The use of electronic portfolios in teacher education is growing dramatically. For the past five years, the conference proceedings of the Society of Information Technology in Teacher Education showed an average of 45 presentations under the topic of Electronic Portfolios. In addition, the commercial sector has discovered potential opportunities to support electronic portfolios for teacher education. According to Barrett and Knezek (2003), there are more than a dozen commercial providers offering electronic portfolio services.

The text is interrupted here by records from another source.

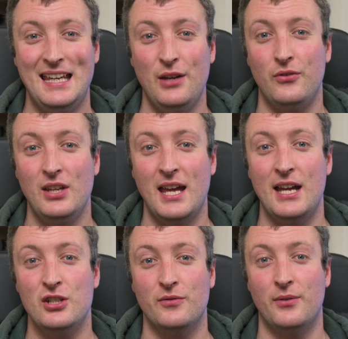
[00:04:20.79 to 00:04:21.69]
If the
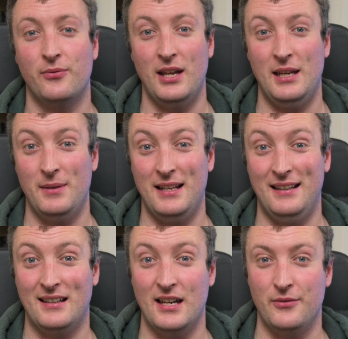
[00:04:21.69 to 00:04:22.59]
edge of the frame
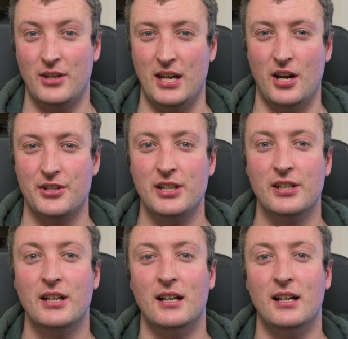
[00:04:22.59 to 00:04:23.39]
is kind of chaotic,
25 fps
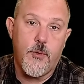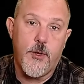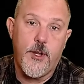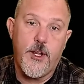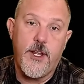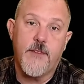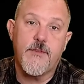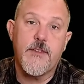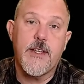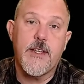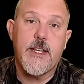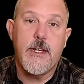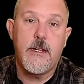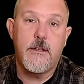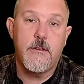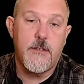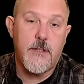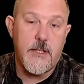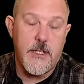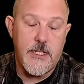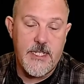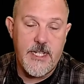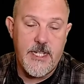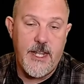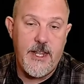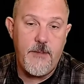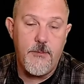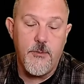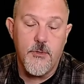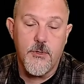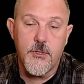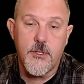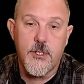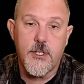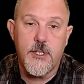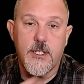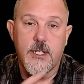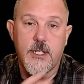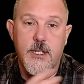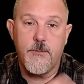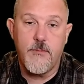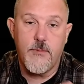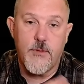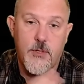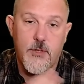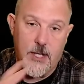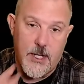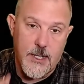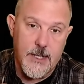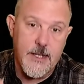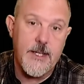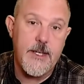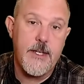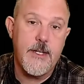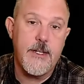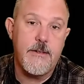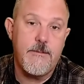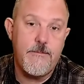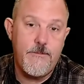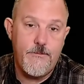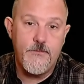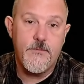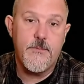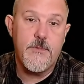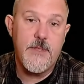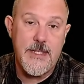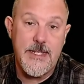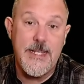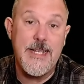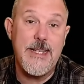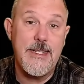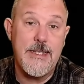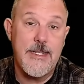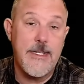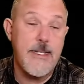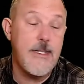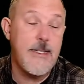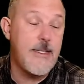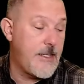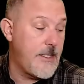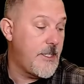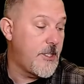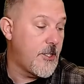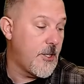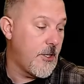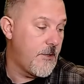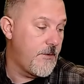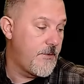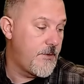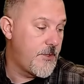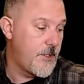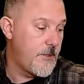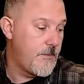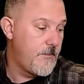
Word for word: you have to get into the tables because I'm talking T C C curves.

In the last eight years, across America, teacher education programs have required that student teachers create portfolios as evaluation instruments to address the often mandated INTASC (Interstate New Teacher Assessment and Support Consortium, 1987) Principles required of all education majors prior to obtaining teacher certification and licenses.

Dr. Helen Barrett (2003) defines a portfolio “as a purposeful collection of [teacher] work that illustrates efforts, progress, and achievement in one or more areas over time” (paragraph 3). This selective collection of teacher work and evidence of development and progress is gathered across diverse contexts over time and is grounded in critical reflection of one’s teaching practice and professional growth. Its aim is to create a contextual view of a teacher’s work. For assessment purposes, teacher portfolios are often framed by requirements such as the need to show competence in state educational teaching standards and university specific performance tasks.

The benefits of teacher portfolios in general include: making the invisible practices of teachers visible, enhancing teaching practices, promoting self-reflection, and authentic assessment. Portfolios have created opportunities for meaning-making and ownership of learning, and provided a venue for self-definition. DiMarco writes: “Web portfolios are important as vehicles for lifelong learning, assessment and marketability and they are challenging students and faculty to respond to the demands of societal web portfolio integration” (DiMarco, 2006, p. 5).

This article describes the characteristics, processes, construction, and audiences of student teacher portfolios. In addition, the chapter highlights specific traits of electronic portfolios and implications for the future.

Key Terms in this Chapter

Performance Tasks: University course-specific projects that demonstrate learning of course content.

INTASC Principles: Core standards for what all beginning teachers should know, be like, and be able to do in order to practice responsibly, regardless of the subject matter or grade level being taught.

Artifacts: Actual examples of lesson plans, philosophies, and correspondence that show evidence of teacher competency in standards.

Knowledge: What all beginning teachers should know, for example, subject matter, student differences in learning styles, classroom management, motivation, and so forth.

Dispositions: Expressed beliefs and attitudes about teaching and learning.

Portfolio Templates: Predesigned Web pages used to create electronic portfolios.

Conceptual Framework: Structuring (in this case) a portfolio around a specific idea, theme, or strategy.

Skills: Practical application of teacher knowledge.